We’ve worked with many people who have firsthand knowledge of how difficult it can be taking care of residents or patients needing very direct and personal services. And without internal support, it’s almost impossible.
Put yourself into the shoes of a nurse who has been given the brush-off by her department head just before knocking on a patient’s door. It might be difficult for her to effectively treat that next patient. Oh, she may get the temperature recorded right in the chart or their IV changed, but her interaction with that supervisor — just prior to delivery of service isn’t likely to add healing to the situation. In fact, the actions of the department head who just mishandled a communication with our nurse may spark yet another complaint on top of the first one. The nurse may focus on how she was treated rather than how she treats the human being in front of her.

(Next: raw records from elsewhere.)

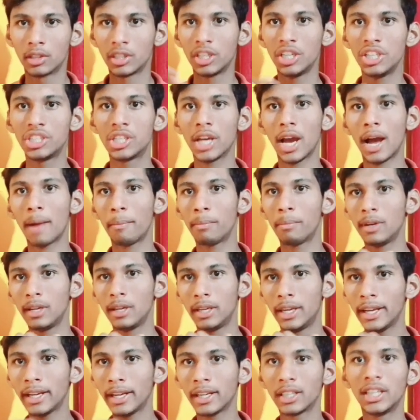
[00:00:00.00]
नीचे आप
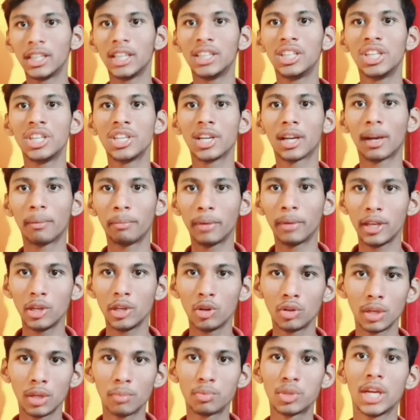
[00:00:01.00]
लिंक दे दीजिएगा अपने
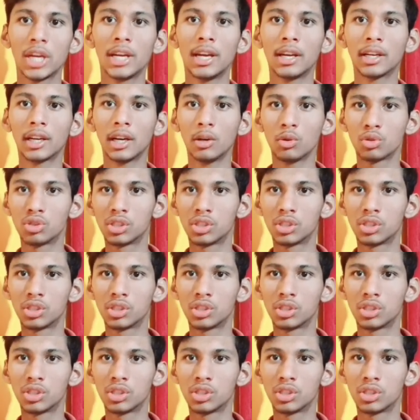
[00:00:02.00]
यूट्यूब चैनल का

You can’t just go back and say you are sorry. Bandaids don’t work well with human emotions.
The point is it will take time for the nurse — or anyone else — to get past being treated with disdain. Time she doesn’t have and hardly ever will, because there are always patients waiting.
As a leader in a health care or service organization, ask yourself this: Are you taking care of people who take care of people?
Here are some suggestions for health care and service related professionals that may help avoid a similar situation with the nurse described above. Although they may not address each and every situation, they do go a long way toward building trust and effectiveness to support effective, caring service.
• Empathize With Your Tone of Voice and The Words Spoken.
Let’s face it, taking care of people is a difficult task. Don’t make it more difficult by dismissing what people say because you are too busy to listen. Let employees vent. Most importantly, respond with words that let employees know you’ve heard what they’ve said and have some understanding of how they are feeling. And please, use a genuine tone of voice.
• Ask What You Can Do to Help.
In many cases, when asked, people will simply say, “nothing.” What they really need is someone to listen. Be that leader. Give them an outlet. Sometimes people can figure out how to solve their problems if they just have someone to think out loud with. It’s a good idea to interact with your employees.
• Show Authentic Interest.
We understand leaders have many things on their plate, but it creates distrust and ill-will if your head is back in the office while you are out on the floor. Showing interest says that, as a leader, you understand your business is really all about them. And it is about them, because they are the face of your company to the customers paying for your service. Support your employees emotionally. Provide positive feedback wherever possible, even for little things.
• Share credit for success with others.
Keep in touch with employees beyond “good morning” and “good night.” Make people feel better after they’ve spoken with you. not worse. Don’t be the reason someone had a bad day; there is nothing more poisonous to caring professions. Poor communication can also cost you serious dollars. Keep in mind that hardly anyone can afford to lose good people, especially those already trained and integrated into your company culture. Remember: people leave leaders, not organizations.
Effective leaders seize the moment. Take your moment to encourage that nurse just before she enters that patient’s room. The nurse will be glad you did. So will the patient. And eventually, so will you.